For this exercise, write out every entry exactly and leave the pictures out.

Data supplied Block Start

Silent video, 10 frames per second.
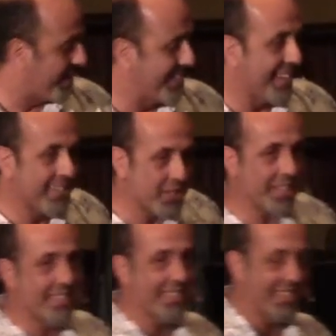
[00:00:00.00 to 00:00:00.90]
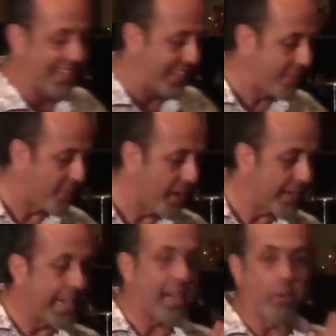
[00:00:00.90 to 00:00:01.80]
in Jessica's hand.
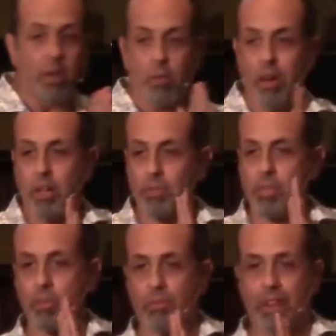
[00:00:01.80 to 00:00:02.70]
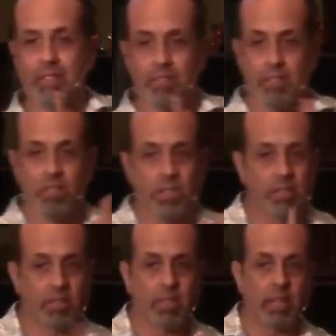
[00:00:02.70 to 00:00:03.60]
Again, I want to welcome some new faces. It's good to
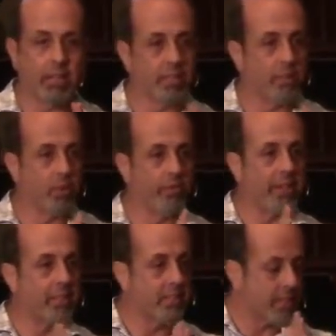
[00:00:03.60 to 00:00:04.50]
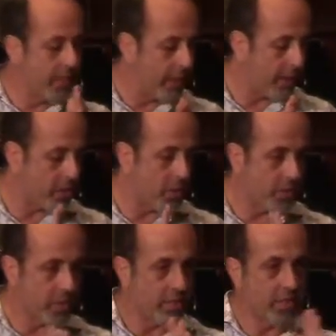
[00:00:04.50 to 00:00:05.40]
see some new faces in here. It's always
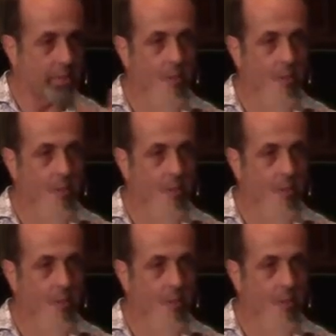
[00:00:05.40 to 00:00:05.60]
good to see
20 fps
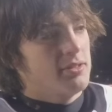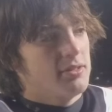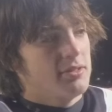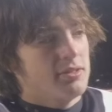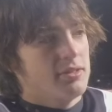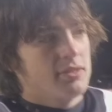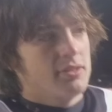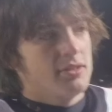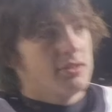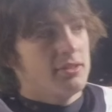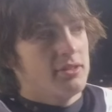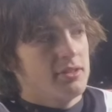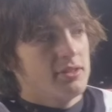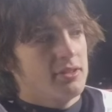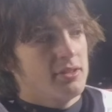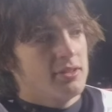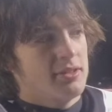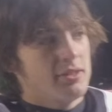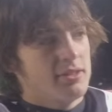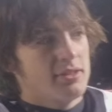
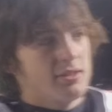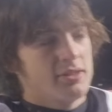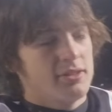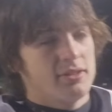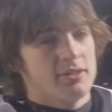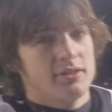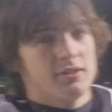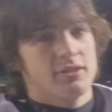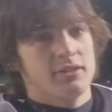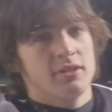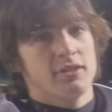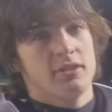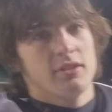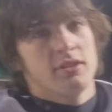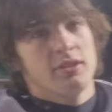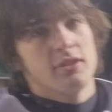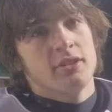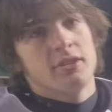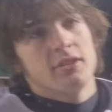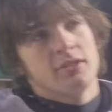
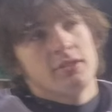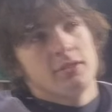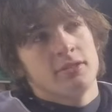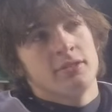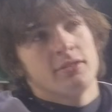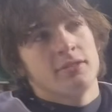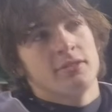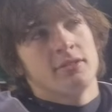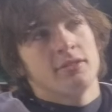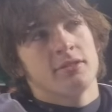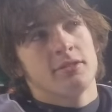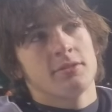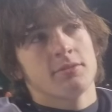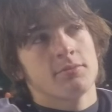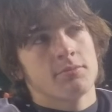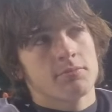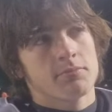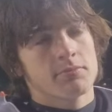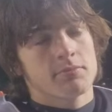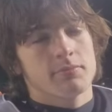
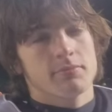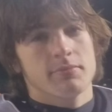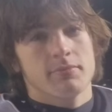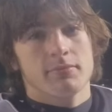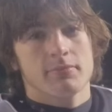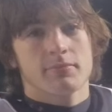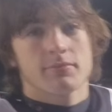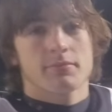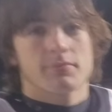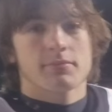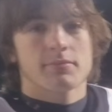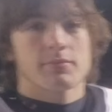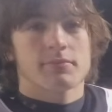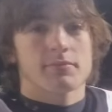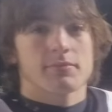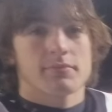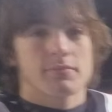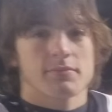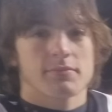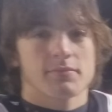
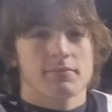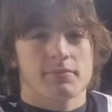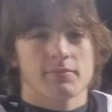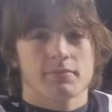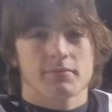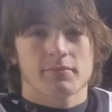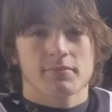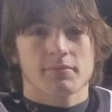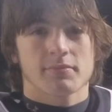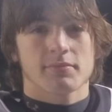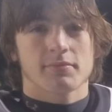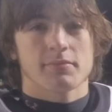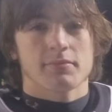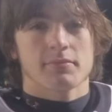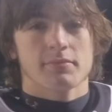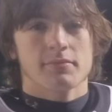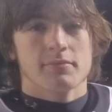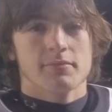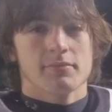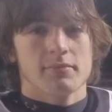
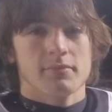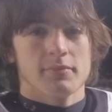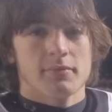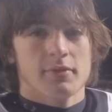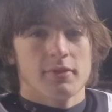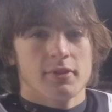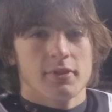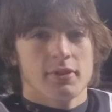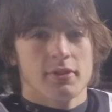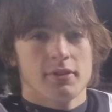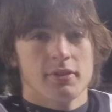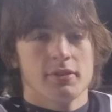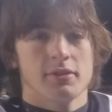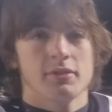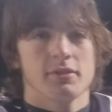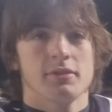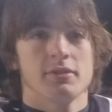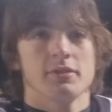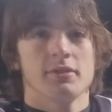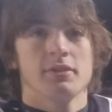
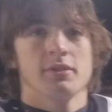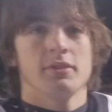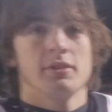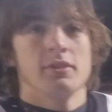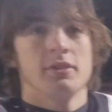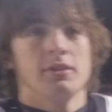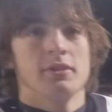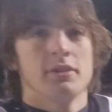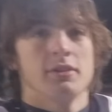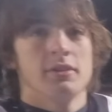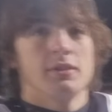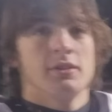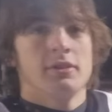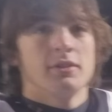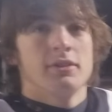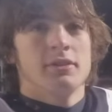The person shown says nothing.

Data supplied Block End

Exercise result –
Silent video, 10 frames per second.
[00:00:00.00 to 00:00:00.90]
[00:00:00.90 to 00:00:01.80]
in Jessica's hand.
[00:00:01.80 to 00:00:02.70]
[00:00:02.70 to 00:00:03.60]
Again, I want to welcome some new faces. It's good to
[00:00:03.60 to 00:00:04.50]
[00:00:04.50 to 00:00:05.40]
see some new faces in here. It's always
[00:00:05.40 to 00:00:05.60]
good to see
20 fps
The person shown says nothing.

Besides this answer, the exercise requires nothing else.